Busch took time after the race to change out of his firesuit before speaking to reporters, and he was much calmer about the incident.

“Whatever. It’s just really unfortunate,” Busch said. “The guy was loose, said it on the radio, he slid up off the bottom and I got into him unintentionally and just spun him out. My fault, 100 percent. But then the retaliation? For a guy that’s in the Chase, that’s racing for something … he’ll be here next year. He could have wrecked me in any of the first 26 races next year. That would have been fine.

“It’s just hard to swallow something, a day like today, where we had a top-five car going.”

Busch dropped from third to seventh in the standings and is 80 points behind Johnson.
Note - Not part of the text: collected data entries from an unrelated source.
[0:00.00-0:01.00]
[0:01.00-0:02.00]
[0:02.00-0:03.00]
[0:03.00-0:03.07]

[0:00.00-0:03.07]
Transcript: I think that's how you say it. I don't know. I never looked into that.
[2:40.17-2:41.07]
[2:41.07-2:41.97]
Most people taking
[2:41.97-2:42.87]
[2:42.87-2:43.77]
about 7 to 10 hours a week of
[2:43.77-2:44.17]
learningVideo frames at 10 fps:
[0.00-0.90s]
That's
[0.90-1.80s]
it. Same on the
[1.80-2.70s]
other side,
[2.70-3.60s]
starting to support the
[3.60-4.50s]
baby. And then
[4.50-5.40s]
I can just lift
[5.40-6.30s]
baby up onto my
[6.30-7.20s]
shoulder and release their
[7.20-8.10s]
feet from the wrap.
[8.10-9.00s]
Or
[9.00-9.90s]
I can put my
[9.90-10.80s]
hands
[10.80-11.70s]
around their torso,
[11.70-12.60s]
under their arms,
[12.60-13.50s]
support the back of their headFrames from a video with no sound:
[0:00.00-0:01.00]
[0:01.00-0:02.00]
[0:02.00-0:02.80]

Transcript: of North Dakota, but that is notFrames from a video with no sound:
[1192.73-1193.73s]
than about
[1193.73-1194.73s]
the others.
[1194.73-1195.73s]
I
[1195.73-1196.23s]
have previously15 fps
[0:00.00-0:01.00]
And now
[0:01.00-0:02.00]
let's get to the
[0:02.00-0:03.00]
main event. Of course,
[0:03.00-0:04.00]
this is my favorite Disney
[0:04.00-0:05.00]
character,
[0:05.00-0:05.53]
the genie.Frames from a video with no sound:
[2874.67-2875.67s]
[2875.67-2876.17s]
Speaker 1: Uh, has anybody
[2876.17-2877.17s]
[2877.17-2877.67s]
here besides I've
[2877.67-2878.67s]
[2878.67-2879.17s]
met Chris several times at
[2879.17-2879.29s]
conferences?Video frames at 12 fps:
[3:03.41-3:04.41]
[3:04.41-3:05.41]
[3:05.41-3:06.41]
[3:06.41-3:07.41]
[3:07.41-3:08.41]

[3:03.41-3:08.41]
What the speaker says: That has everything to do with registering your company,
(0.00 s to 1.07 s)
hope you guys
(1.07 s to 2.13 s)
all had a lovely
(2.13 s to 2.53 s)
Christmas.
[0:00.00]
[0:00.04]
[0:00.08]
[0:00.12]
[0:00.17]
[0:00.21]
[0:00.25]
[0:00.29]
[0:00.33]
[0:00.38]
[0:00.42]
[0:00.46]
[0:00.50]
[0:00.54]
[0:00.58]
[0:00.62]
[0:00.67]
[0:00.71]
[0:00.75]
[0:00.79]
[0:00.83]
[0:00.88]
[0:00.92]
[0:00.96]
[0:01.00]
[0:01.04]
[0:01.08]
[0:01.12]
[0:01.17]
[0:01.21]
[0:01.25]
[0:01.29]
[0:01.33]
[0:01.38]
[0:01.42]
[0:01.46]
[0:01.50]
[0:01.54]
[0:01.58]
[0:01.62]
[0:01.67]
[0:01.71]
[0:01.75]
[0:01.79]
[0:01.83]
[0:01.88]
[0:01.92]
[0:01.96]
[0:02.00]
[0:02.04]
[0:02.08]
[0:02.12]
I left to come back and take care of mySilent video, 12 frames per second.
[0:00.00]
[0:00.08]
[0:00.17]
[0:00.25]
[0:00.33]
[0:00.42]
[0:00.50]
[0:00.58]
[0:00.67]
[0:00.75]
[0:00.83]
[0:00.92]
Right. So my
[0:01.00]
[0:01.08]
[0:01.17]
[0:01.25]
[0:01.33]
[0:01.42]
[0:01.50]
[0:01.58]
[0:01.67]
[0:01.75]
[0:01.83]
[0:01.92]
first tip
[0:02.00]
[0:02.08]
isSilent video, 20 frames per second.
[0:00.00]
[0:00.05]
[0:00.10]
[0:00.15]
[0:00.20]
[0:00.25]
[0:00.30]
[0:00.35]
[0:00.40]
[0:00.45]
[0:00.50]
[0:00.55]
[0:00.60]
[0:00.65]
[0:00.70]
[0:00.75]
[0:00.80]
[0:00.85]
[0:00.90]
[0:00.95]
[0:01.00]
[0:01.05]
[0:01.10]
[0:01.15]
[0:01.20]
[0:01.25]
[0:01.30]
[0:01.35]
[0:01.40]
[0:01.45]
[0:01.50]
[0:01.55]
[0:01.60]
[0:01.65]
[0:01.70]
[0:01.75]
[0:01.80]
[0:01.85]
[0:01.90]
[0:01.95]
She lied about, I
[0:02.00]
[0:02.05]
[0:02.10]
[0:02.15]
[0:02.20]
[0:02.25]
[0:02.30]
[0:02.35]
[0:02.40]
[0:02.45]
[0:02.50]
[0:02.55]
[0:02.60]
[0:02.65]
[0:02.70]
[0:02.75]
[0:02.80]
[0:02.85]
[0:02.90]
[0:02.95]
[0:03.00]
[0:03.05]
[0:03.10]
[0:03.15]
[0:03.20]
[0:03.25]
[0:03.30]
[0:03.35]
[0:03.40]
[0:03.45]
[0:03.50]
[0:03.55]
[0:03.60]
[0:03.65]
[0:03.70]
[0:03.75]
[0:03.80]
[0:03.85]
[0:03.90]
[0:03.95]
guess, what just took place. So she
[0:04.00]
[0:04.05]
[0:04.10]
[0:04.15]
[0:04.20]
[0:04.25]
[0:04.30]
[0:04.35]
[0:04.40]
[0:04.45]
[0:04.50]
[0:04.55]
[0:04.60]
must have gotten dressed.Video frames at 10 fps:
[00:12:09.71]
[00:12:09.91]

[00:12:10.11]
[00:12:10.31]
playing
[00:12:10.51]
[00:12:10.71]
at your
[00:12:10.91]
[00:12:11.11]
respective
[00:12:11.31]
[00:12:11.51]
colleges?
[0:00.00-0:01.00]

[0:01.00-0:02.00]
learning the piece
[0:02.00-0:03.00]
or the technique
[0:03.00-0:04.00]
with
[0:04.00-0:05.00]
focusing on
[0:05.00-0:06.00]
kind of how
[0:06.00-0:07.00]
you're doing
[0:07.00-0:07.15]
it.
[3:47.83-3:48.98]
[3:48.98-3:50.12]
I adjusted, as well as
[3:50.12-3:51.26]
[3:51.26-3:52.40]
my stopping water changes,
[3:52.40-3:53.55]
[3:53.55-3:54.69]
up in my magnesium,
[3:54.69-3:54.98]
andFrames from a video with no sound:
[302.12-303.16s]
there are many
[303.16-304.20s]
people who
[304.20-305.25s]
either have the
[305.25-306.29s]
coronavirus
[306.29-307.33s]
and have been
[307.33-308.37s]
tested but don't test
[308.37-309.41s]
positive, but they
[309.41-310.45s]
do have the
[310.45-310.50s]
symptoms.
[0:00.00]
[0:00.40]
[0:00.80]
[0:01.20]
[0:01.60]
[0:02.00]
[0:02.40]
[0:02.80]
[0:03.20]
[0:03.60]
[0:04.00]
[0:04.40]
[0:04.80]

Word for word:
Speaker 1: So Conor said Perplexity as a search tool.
Reutimann didn’t admit that he intentionally wrecked Busch, but had no guilt for tangling with a championship contender.

“You guys can sugarcoat it all the time, but he wrecked me,” he said. “You can tell me how bad he wants it, how hard he drives, how much he wants it above everybody else. That’s all fine. I don’t care if you’re in the Chase or not. You need to think about who you’re running over when you’re running over them.

“If you’re in the Chase, you have as much responsibility to drive with respect as I do, or anybody else.”